### INFORMATION SUPPLIED
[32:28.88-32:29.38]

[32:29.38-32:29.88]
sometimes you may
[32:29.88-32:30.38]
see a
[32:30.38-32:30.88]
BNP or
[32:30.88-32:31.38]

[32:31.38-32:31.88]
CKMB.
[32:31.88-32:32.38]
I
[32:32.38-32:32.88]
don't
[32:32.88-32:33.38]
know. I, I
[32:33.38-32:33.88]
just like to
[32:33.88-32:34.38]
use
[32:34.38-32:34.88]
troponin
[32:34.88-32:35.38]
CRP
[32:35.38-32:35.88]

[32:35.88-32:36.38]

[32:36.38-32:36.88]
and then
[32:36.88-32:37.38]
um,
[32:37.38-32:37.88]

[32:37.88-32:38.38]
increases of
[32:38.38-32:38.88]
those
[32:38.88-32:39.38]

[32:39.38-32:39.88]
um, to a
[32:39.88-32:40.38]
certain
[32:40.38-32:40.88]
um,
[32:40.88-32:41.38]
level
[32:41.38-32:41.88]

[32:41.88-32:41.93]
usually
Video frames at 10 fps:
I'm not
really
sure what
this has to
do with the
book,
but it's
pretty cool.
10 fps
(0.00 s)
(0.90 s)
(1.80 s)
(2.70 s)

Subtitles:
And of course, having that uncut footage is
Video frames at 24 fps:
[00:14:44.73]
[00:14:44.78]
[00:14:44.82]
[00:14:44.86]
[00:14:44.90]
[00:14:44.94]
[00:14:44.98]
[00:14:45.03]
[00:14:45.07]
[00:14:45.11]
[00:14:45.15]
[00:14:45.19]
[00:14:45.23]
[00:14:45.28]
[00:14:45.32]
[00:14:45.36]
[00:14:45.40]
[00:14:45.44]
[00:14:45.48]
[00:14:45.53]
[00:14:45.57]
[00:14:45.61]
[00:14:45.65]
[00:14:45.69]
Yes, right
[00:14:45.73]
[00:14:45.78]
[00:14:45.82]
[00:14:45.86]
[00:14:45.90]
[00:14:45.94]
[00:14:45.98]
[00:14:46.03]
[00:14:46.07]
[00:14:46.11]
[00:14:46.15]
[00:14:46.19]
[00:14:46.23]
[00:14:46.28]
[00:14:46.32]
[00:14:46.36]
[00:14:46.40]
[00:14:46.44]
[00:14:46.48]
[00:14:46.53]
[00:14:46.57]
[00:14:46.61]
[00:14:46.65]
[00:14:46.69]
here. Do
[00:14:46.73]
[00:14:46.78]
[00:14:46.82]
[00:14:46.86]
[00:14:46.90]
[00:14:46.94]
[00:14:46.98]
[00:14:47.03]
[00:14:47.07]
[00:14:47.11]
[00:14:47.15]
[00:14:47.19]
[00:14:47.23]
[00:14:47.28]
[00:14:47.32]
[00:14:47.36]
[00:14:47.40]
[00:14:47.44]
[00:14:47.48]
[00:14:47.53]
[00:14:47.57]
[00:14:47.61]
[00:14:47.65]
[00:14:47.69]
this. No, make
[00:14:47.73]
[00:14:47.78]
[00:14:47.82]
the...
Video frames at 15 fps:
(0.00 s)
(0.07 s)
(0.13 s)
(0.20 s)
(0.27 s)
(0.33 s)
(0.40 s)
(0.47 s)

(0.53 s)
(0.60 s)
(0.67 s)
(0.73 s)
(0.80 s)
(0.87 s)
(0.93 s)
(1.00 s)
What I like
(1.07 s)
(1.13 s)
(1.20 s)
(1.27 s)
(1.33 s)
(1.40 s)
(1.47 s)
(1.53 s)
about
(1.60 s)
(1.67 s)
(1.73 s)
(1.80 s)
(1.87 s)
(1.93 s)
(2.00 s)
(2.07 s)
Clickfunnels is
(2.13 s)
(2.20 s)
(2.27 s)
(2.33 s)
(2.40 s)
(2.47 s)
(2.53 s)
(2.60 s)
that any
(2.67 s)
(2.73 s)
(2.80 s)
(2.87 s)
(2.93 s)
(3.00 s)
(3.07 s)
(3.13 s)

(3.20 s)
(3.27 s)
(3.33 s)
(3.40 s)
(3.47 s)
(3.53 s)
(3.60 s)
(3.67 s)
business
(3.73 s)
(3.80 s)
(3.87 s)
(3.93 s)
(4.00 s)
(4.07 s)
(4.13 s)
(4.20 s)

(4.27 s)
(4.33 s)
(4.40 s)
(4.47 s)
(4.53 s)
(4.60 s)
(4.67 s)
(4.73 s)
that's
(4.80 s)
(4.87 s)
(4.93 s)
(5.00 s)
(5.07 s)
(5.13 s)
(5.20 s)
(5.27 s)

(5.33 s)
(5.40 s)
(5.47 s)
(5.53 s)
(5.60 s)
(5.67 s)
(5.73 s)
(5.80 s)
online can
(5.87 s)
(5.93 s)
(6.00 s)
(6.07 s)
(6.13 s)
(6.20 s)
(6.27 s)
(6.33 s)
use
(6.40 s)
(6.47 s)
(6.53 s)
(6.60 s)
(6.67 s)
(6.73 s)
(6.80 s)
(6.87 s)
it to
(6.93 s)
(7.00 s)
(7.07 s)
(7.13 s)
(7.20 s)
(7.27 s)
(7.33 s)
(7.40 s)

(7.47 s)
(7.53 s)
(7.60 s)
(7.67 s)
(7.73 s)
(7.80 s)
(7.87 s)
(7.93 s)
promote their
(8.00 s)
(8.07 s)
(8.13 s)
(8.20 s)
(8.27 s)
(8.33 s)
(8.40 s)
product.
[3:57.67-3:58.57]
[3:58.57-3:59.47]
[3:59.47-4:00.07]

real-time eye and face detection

### THE TASK
Set down the full listing a second time, exactly as given.

### OUTPUT BELOW
[32:28.88-32:29.38]

[32:29.38-32:29.88]
sometimes you may
[32:29.88-32:30.38]
see a
[32:30.38-32:30.88]
BNP or
[32:30.88-32:31.38]

[32:31.38-32:31.88]
CKMB.
[32:31.88-32:32.38]
I
[32:32.38-32:32.88]
don't
[32:32.88-32:33.38]
know. I, I
[32:33.38-32:33.88]
just like to
[32:33.88-32:34.38]
use
[32:34.38-32:34.88]
troponin
[32:34.88-32:35.38]
CRP
[32:35.38-32:35.88]

[32:35.88-32:36.38]

[32:36.38-32:36.88]
and then
[32:36.88-32:37.38]
um,
[32:37.38-32:37.88]

[32:37.88-32:38.38]
increases of
[32:38.38-32:38.88]
those
[32:38.88-32:39.38]

[32:39.38-32:39.88]
um, to a
[32:39.88-32:40.38]
certain
[32:40.38-32:40.88]
um,
[32:40.88-32:41.38]
level
[32:41.38-32:41.88]

[32:41.88-32:41.93]
usually
Video frames at 10 fps:
I'm not
really
sure what
this has to
do with the
book,
but it's
pretty cool.
10 fps
(0.00 s)
(0.90 s)
(1.80 s)
(2.70 s)

Subtitles:
And of course, having that uncut footage is
Video frames at 24 fps:
[00:14:44.73]
[00:14:44.78]
[00:14:44.82]
[00:14:44.86]
[00:14:44.90]
[00:14:44.94]
[00:14:44.98]
[00:14:45.03]
[00:14:45.07]
[00:14:45.11]
[00:14:45.15]
[00:14:45.19]
[00:14:45.23]
[00:14:45.28]
[00:14:45.32]
[00:14:45.36]
[00:14:45.40]
[00:14:45.44]
[00:14:45.48]
[00:14:45.53]
[00:14:45.57]
[00:14:45.61]
[00:14:45.65]
[00:14:45.69]
Yes, right
[00:14:45.73]
[00:14:45.78]
[00:14:45.82]
[00:14:45.86]
[00:14:45.90]
[00:14:45.94]
[00:14:45.98]
[00:14:46.03]
[00:14:46.07]
[00:14:46.11]
[00:14:46.15]
[00:14:46.19]
[00:14:46.23]
[00:14:46.28]
[00:14:46.32]
[00:14:46.36]
[00:14:46.40]
[00:14:46.44]
[00:14:46.48]
[00:14:46.53]
[00:14:46.57]
[00:14:46.61]
[00:14:46.65]
[00:14:46.69]
here. Do
[00:14:46.73]
[00:14:46.78]
[00:14:46.82]
[00:14:46.86]
[00:14:46.90]
[00:14:46.94]
[00:14:46.98]
[00:14:47.03]
[00:14:47.07]
[00:14:47.11]
[00:14:47.15]
[00:14:47.19]
[00:14:47.23]
[00:14:47.28]
[00:14:47.32]
[00:14:47.36]
[00:14:47.40]
[00:14:47.44]
[00:14:47.48]
[00:14:47.53]
[00:14:47.57]
[00:14:47.61]
[00:14:47.65]
[00:14:47.69]
this. No, make
[00:14:47.73]
[00:14:47.78]
[00:14:47.82]
the...
Video frames at 15 fps:
(0.00 s)
(0.07 s)
(0.13 s)
(0.20 s)
(0.27 s)
(0.33 s)
(0.40 s)
(0.47 s)

(0.53 s)
(0.60 s)
(0.67 s)
(0.73 s)
(0.80 s)
(0.87 s)
(0.93 s)
(1.00 s)
What I like
(1.07 s)
(1.13 s)
(1.20 s)
(1.27 s)
(1.33 s)
(1.40 s)
(1.47 s)
(1.53 s)
about
(1.60 s)
(1.67 s)
(1.73 s)
(1.80 s)
(1.87 s)
(1.93 s)
(2.00 s)
(2.07 s)
Clickfunnels is
(2.13 s)
(2.20 s)
(2.27 s)
(2.33 s)
(2.40 s)
(2.47 s)
(2.53 s)
(2.60 s)
that any
(2.67 s)
(2.73 s)
(2.80 s)
(2.87 s)
(2.93 s)
(3.00 s)
(3.07 s)
(3.13 s)

(3.20 s)
(3.27 s)
(3.33 s)
(3.40 s)
(3.47 s)
(3.53 s)
(3.60 s)
(3.67 s)
business
(3.73 s)
(3.80 s)
(3.87 s)
(3.93 s)
(4.00 s)
(4.07 s)
(4.13 s)
(4.20 s)

(4.27 s)
(4.33 s)
(4.40 s)
(4.47 s)
(4.53 s)
(4.60 s)
(4.67 s)
(4.73 s)
that's
(4.80 s)
(4.87 s)
(4.93 s)
(5.00 s)
(5.07 s)
(5.13 s)
(5.20 s)
(5.27 s)

(5.33 s)
(5.40 s)
(5.47 s)
(5.53 s)
(5.60 s)
(5.67 s)
(5.73 s)
(5.80 s)
online can
(5.87 s)
(5.93 s)
(6.00 s)
(6.07 s)
(6.13 s)
(6.20 s)
(6.27 s)
(6.33 s)
use
(6.40 s)
(6.47 s)
(6.53 s)
(6.60 s)
(6.67 s)
(6.73 s)
(6.80 s)
(6.87 s)
it to
(6.93 s)
(7.00 s)
(7.07 s)
(7.13 s)
(7.20 s)
(7.27 s)
(7.33 s)
(7.40 s)

(7.47 s)
(7.53 s)
(7.60 s)
(7.67 s)
(7.73 s)
(7.80 s)
(7.87 s)
(7.93 s)
promote their
(8.00 s)
(8.07 s)
(8.13 s)
(8.20 s)
(8.27 s)
(8.33 s)
(8.40 s)
product.
[3:57.67-3:58.57]
[3:58.57-3:59.47]
[3:59.47-4:00.07]

real-time eye and face detection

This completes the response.